The Tapestry of Polygamy organization is right and wrong. They are right to provide assistance to people who want to leave polygamist groups. However, they are wrong about the governor's remarks.
When Utah became a state, the federal government blackmailed and coerced the Territorial Legislature into accepting provisions in the Utah State Constitution that are contrary to the U.S. Constitution. One of them was the ban on plural marriages, - which, as a then-tenet of the LDS religion, was a blatant violation of the First Amendment. Nevertheless, it was accepted, and the church discontinued the principle.Some apostates and others have continued the practice, and some of them seem to be genuinely concerned with the welfare and free agency of their family members. Others, such as the LeBaron and King-ston groups, appear to exercise unrighteous dominion and unchristian practices.
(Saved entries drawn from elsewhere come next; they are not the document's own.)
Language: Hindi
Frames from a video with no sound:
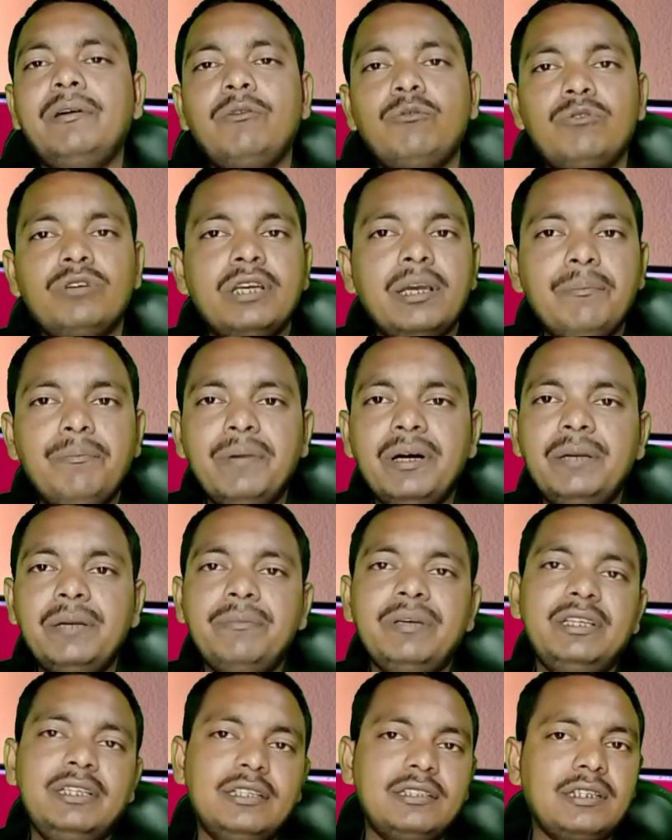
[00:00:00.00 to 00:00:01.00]
ऐसे
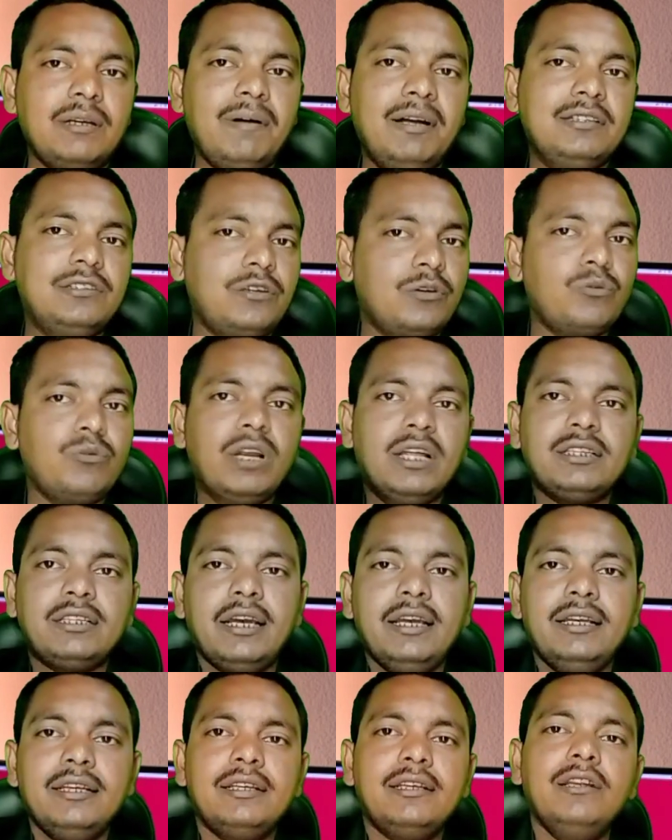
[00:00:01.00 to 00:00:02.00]
कंडीशन में उनके मन में
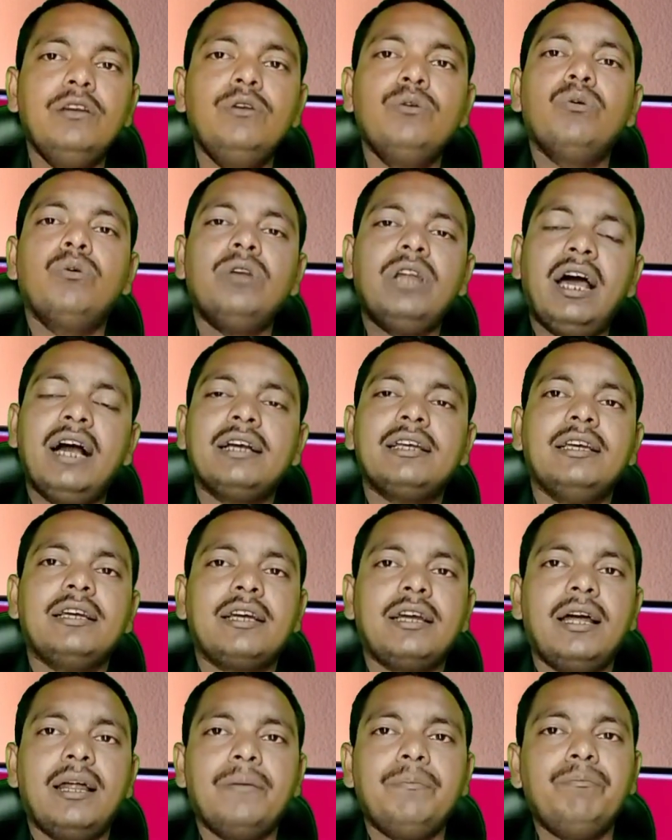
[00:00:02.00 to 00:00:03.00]
ये सवाल जरूर आता है
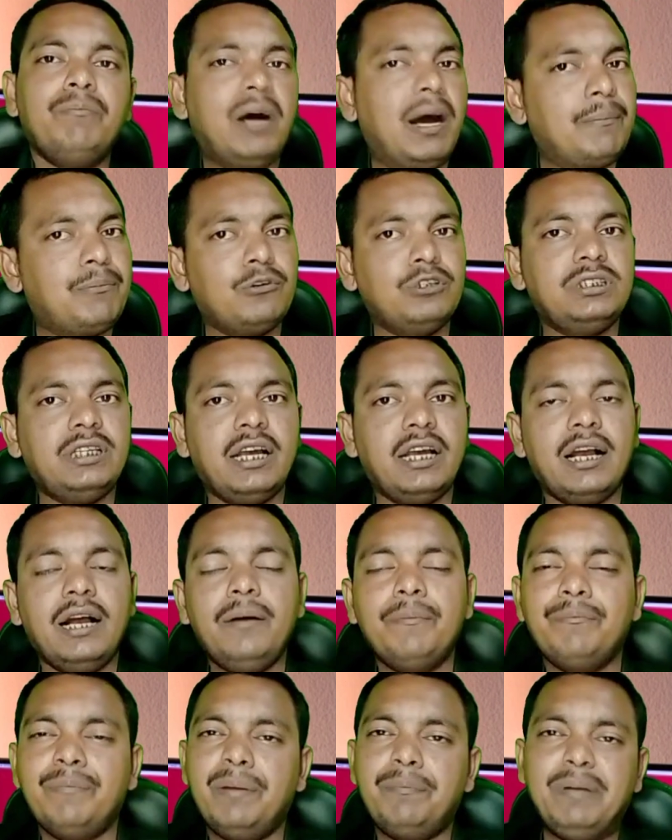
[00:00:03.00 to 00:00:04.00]
कि लोन
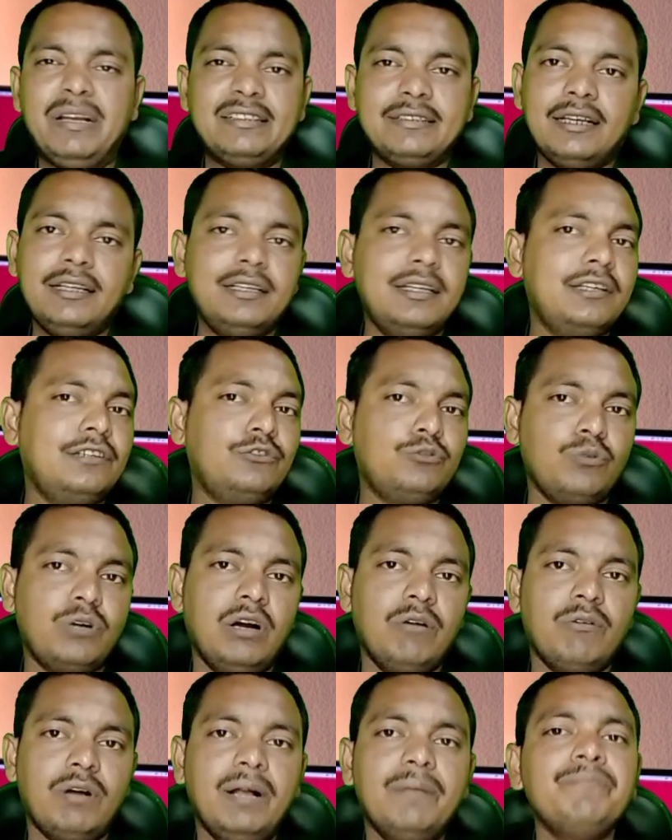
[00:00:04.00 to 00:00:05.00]
आखिरकार माफ़ हो जाएगा
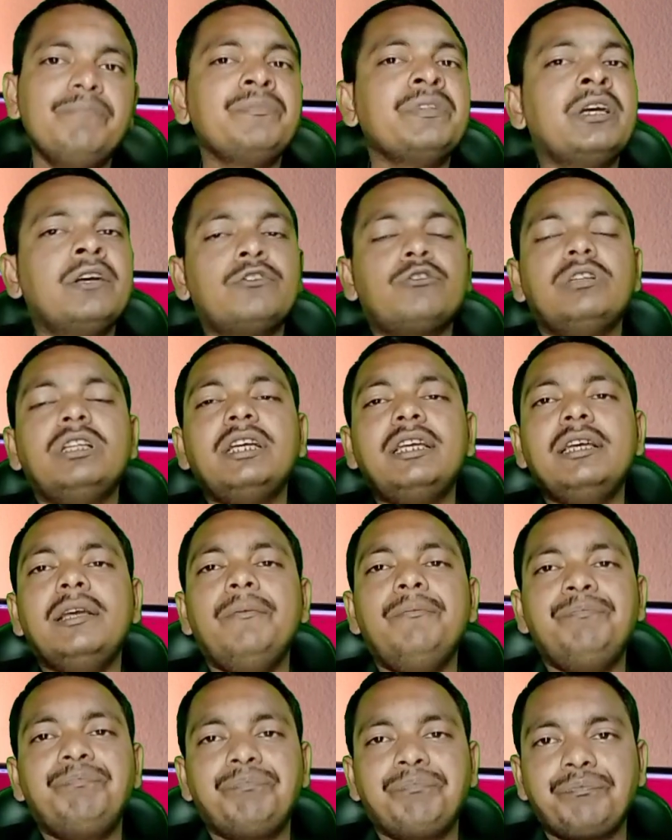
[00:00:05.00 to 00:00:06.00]
मैं पैसा नहीं
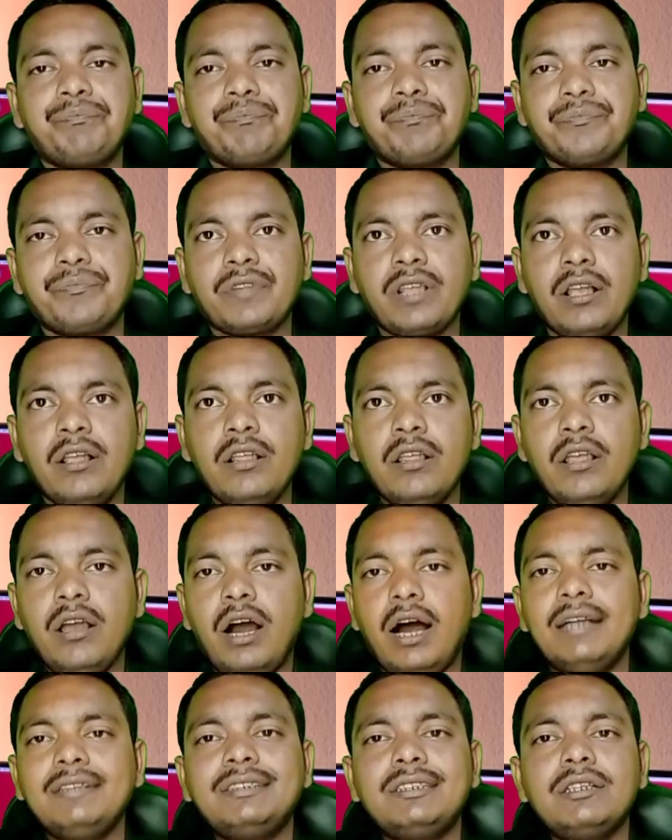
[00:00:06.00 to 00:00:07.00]
चुकाऊंगा तो देखिए
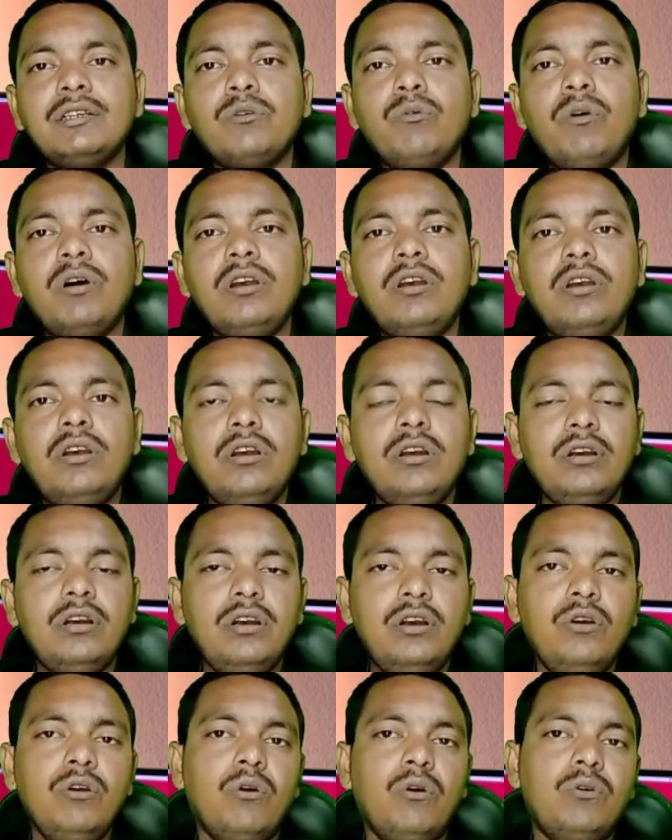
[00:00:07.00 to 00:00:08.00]

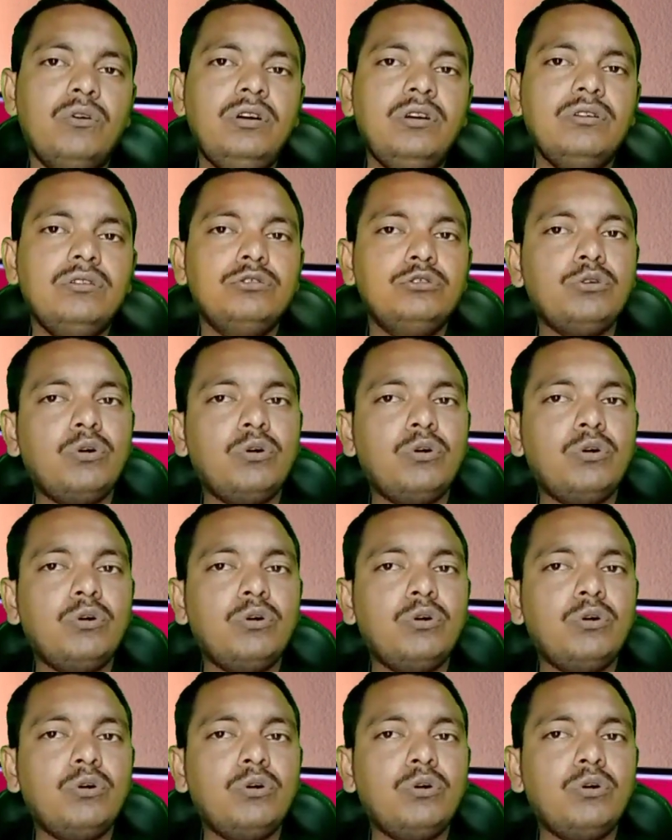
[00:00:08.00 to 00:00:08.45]
अनसिक्वल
Some groups also prey on the public welfare system to support their families.
Back in the '40s, the state began a crackdown on polygamists and threw a bunch of them in prison. The state soon relented, however, when the families, who had been adequately provided for by the fathers, soon became an unbearable burden on the public welfare system. The men were quietly released, and prosecution on a significant scale was never resumed.
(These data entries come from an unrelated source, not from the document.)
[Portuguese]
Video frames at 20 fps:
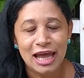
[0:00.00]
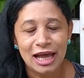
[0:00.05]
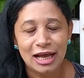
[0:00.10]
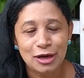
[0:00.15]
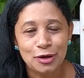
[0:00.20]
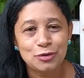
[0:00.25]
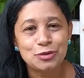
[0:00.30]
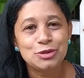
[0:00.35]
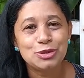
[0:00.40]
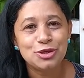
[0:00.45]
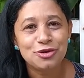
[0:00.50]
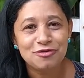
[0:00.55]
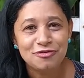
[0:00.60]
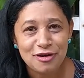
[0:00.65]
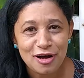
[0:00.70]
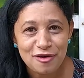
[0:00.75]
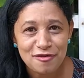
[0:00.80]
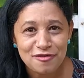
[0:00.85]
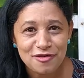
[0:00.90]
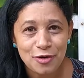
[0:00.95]
Ela
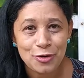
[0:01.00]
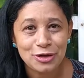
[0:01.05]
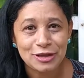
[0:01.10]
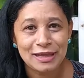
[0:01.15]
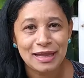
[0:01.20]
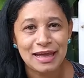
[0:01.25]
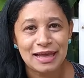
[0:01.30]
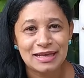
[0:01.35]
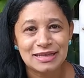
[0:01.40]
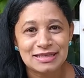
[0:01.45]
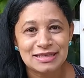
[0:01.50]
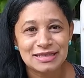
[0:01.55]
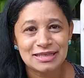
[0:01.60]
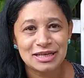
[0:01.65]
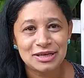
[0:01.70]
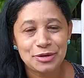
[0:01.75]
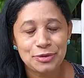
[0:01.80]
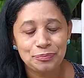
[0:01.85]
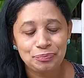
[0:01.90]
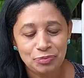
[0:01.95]
cultivava a
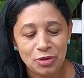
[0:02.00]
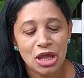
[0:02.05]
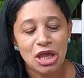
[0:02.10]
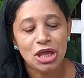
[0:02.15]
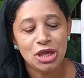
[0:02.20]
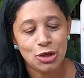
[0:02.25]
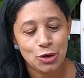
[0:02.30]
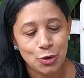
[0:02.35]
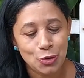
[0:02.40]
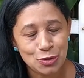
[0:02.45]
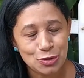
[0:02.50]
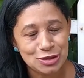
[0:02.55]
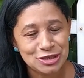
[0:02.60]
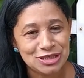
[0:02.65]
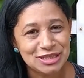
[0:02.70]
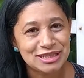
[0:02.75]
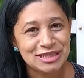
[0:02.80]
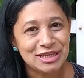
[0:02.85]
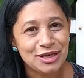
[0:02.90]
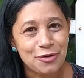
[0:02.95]
hortênsia e
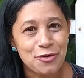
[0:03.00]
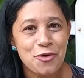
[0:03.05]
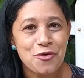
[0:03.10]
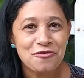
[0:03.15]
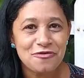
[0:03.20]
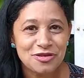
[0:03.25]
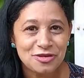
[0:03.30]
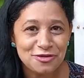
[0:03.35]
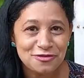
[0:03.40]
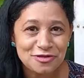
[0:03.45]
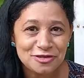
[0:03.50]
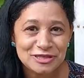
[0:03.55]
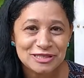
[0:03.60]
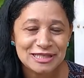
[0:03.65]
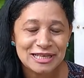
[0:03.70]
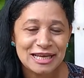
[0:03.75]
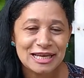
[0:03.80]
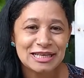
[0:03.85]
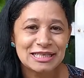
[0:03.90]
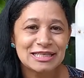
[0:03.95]
hoje eu convido
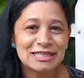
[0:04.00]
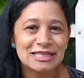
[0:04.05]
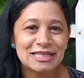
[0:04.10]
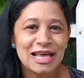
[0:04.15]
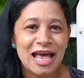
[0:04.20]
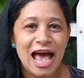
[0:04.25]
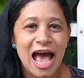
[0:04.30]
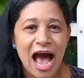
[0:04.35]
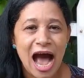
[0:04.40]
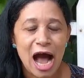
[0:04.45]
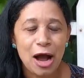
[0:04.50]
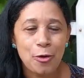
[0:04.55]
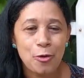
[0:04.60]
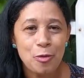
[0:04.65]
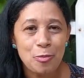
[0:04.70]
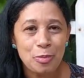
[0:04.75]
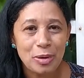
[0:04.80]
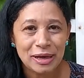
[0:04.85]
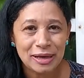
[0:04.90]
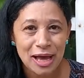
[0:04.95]
vocês a
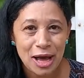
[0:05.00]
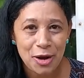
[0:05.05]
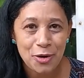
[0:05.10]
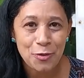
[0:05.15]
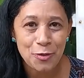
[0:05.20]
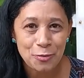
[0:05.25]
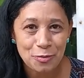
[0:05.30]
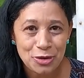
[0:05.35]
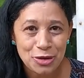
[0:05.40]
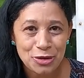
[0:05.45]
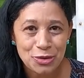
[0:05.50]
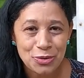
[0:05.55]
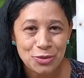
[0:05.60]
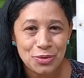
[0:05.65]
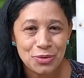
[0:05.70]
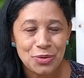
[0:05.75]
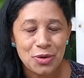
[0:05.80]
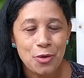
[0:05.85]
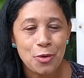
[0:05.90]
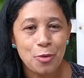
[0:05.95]
acompanhar
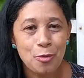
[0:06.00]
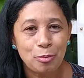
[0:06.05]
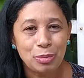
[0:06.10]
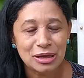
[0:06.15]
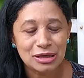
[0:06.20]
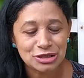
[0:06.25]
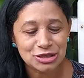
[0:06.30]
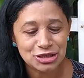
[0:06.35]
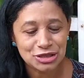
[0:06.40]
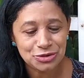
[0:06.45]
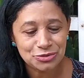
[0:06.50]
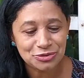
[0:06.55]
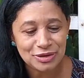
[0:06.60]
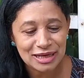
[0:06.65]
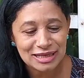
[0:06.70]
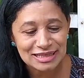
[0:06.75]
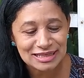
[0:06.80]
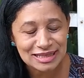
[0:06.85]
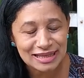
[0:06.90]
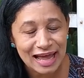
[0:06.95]
comigo o plantio
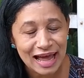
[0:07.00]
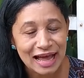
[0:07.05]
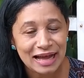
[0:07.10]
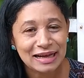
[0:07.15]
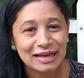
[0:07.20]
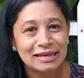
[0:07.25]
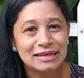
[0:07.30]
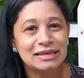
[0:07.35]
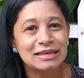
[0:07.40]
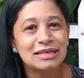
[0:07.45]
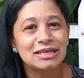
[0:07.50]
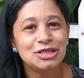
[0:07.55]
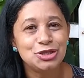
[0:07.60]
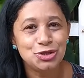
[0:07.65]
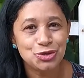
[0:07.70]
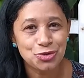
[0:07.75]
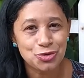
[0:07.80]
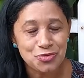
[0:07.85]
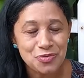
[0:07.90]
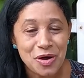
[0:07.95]
da estaca
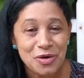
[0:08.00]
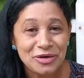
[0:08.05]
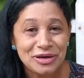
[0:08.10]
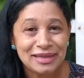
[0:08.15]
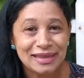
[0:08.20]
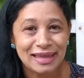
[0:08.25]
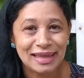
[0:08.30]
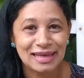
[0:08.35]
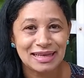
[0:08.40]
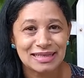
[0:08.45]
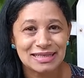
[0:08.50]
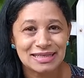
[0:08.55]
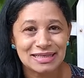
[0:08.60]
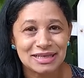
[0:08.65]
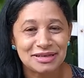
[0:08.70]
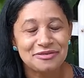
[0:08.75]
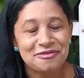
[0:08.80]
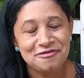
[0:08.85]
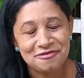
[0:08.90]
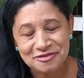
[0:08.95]
de uma
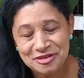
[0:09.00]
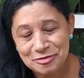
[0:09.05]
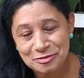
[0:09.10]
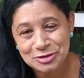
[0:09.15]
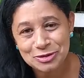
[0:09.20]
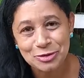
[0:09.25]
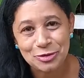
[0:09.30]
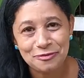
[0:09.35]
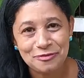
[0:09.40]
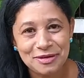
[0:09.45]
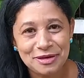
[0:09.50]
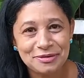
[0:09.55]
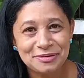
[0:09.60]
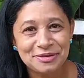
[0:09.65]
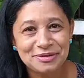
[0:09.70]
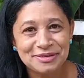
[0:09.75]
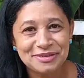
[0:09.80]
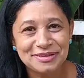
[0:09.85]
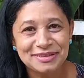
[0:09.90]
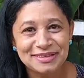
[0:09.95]
hortênsia. Vamos
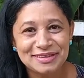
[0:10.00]
comigo?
Turning to the government to take care of a problem is the worst way to solve it, as the government is sure to do it in the worst way. There are prosecutable laws against child abuse, assault, statutory rape, unlawful imprisonment and welfare fraud. I applaud the efforts of Tapestry of Polygamy and urge them to continue to support anyone who wants to escape a polygamous situation. As a candidate for the Utah Senate, I will support any constitutional measure to help them.